Curious what is more subtle than this which ties me to the woman or man that looks in my face,
Which fuses me into you now, and pours my meaning into you.
We understand, then, do we not?
What I promis’d without mentioning it, have you not accepted?
What the study could not teach—what the preaching could not accomplish, is accomplish’d, is it not?
What the push of reading could not start, is started by me personally, is it not?
I encountered a group of Spaniards, one of whom was wearing a shirt that read “Learn how to entertain an idiot! See back of shirt.” As I passed him I duly inspected the shirt’s reverse. “Learn how to entertain an idiot! See front of shirt,” it said. Since he was the one blocking the walkway so as to take a picture of the bridge’s suspension such as might be found on a million postcards, I thought that was a bit rich. (“Crowds of men and women attired in the usual costumes! how curious you are to me!”) Also, now I had lost my place.

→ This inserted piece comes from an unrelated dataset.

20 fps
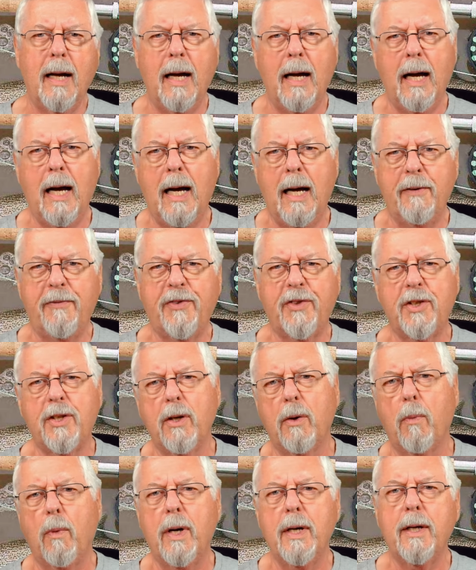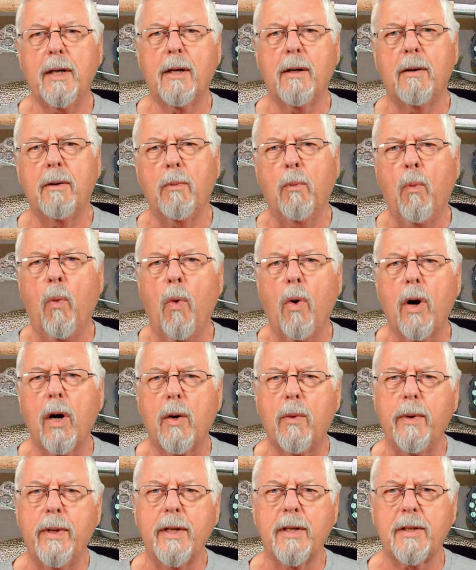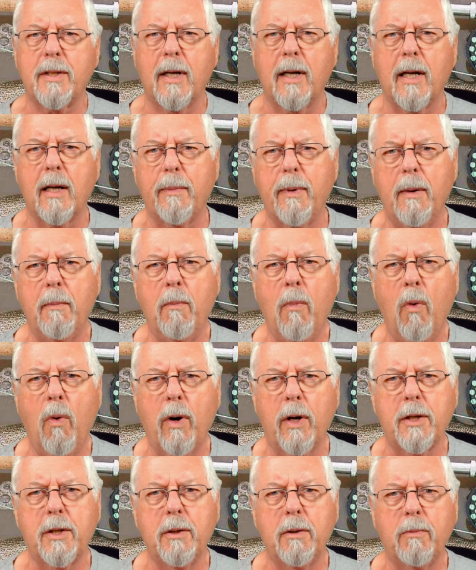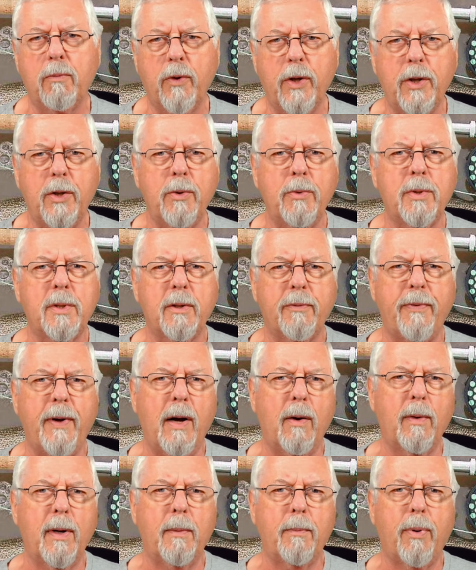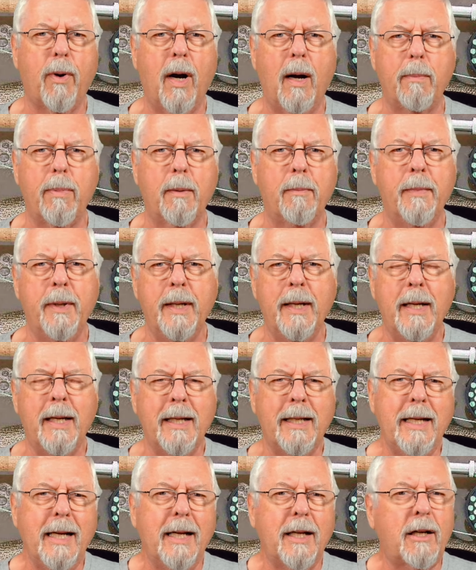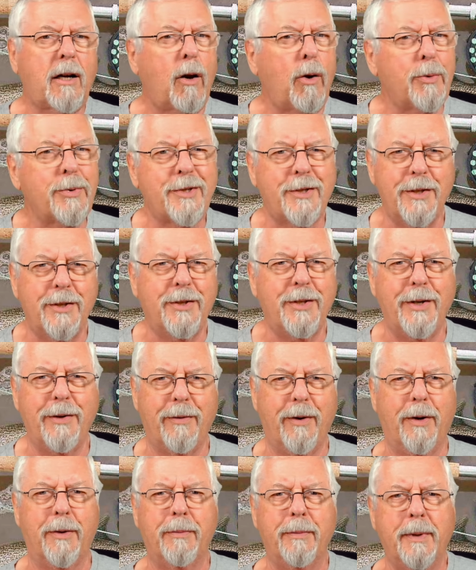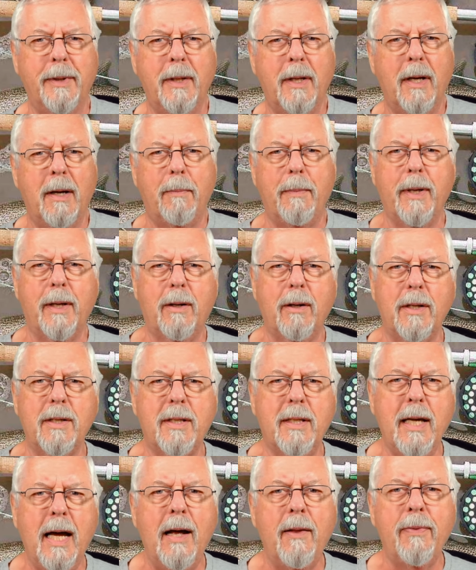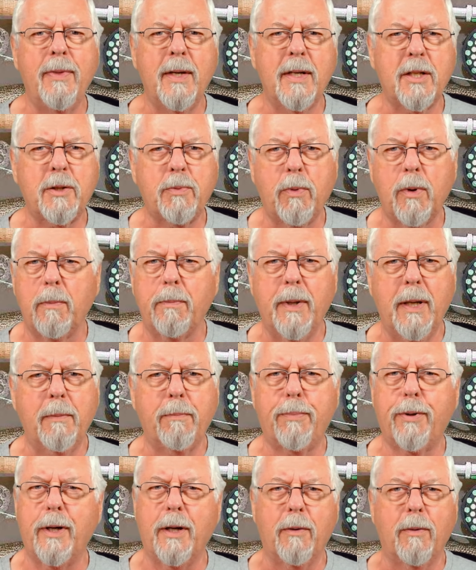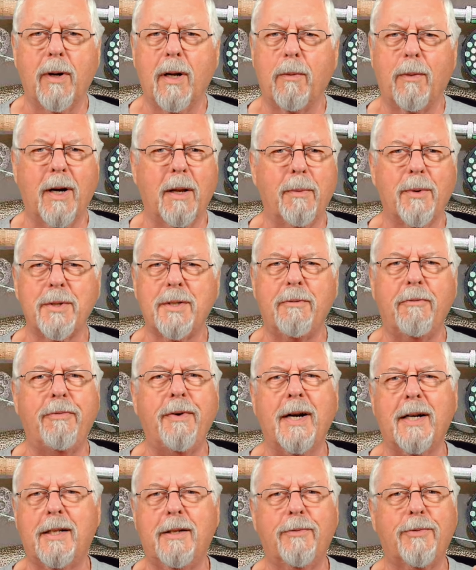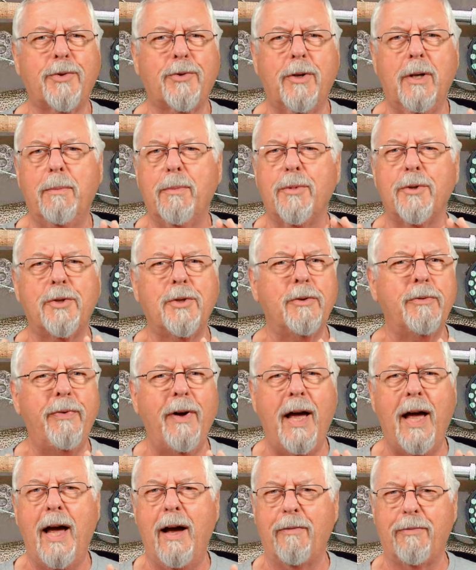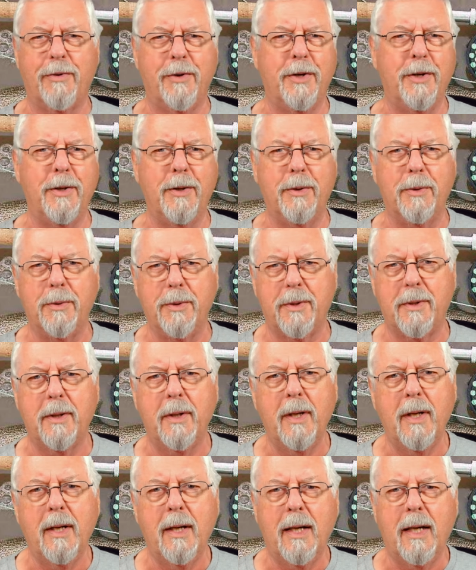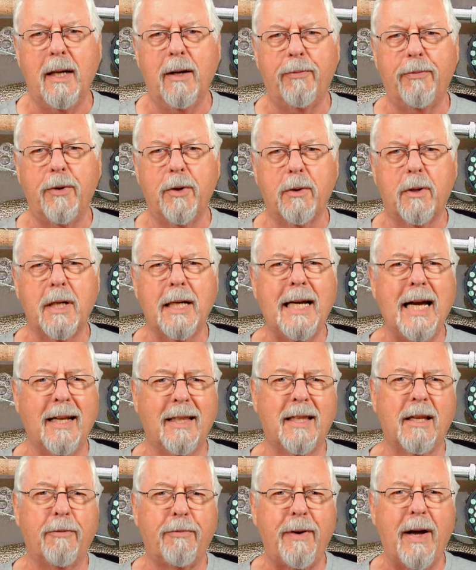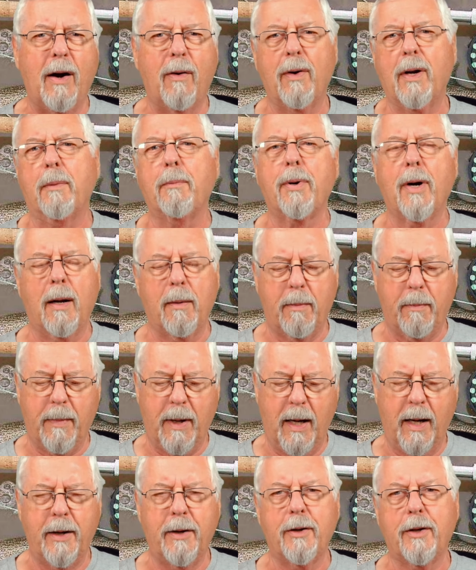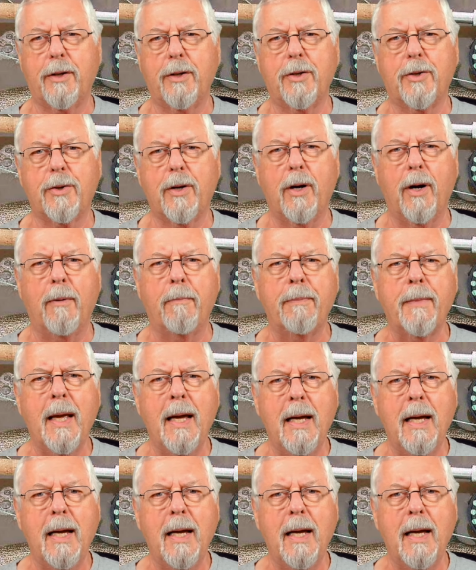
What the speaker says: I still wanted to work with this a little bit more to reduce the fouling problem, get it close to zero, because then this will be pretty well one of the most effective streamers you've ever used, if you can get the fouling problem under control.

Flow on, river! flow with the flood-tide, and ebb with the ebb-tide!
Frolic on, crested and scallop-edg’d waves!
Gorgeous clouds of the sun-set! drench with your splendor me, or the men and women generations after me;
Cross from shore to shore, countless crowds of passengers!
Stand up, tall masts of Mannahatta!—stand up, beautiful hills of Brooklyn!
Throb, baffled and curious brain! throw out questions and answers!
Suspend here and everywhere, eternal float of solution!
Gaze, loving and thirsting eyes, in the house, or street, or public assembly!
Sound out, voices of young men! loudly and musically call me by my nighest name!
Live, old life! play the part that looks back on the actor or actress!
Play the old role, the role that is great or small, according as one makes it!
Then, of course, I ran into someone I went to high school with. She was running; I was standing around listening to a recording of a poem, and weeping. It seems she is now practicing family law, married, and living in Carroll Gardens.
You have waited, you always wait, you dumb, beautiful ministers! you novices!
We receive you with free sense at last, and are insatiate henceforward;
Not you any more shall be able to foil us, or withhold yourselves from us;
We use you, and do not cast you aside—we plant you permanently within us;
We fathom you not—we love you—there is perfection in you also;
You furnish your parts toward eternity;
Great or small, you furnish your parts toward the soul.
On the Manhattan side, there were vendors selling souvenirs. I stopped to look at them for a moment; a guy offered me an especially good deal on an “I ♥ New York” shirt. “Thanks, I’m good,” I said, even though I kind of wanted it.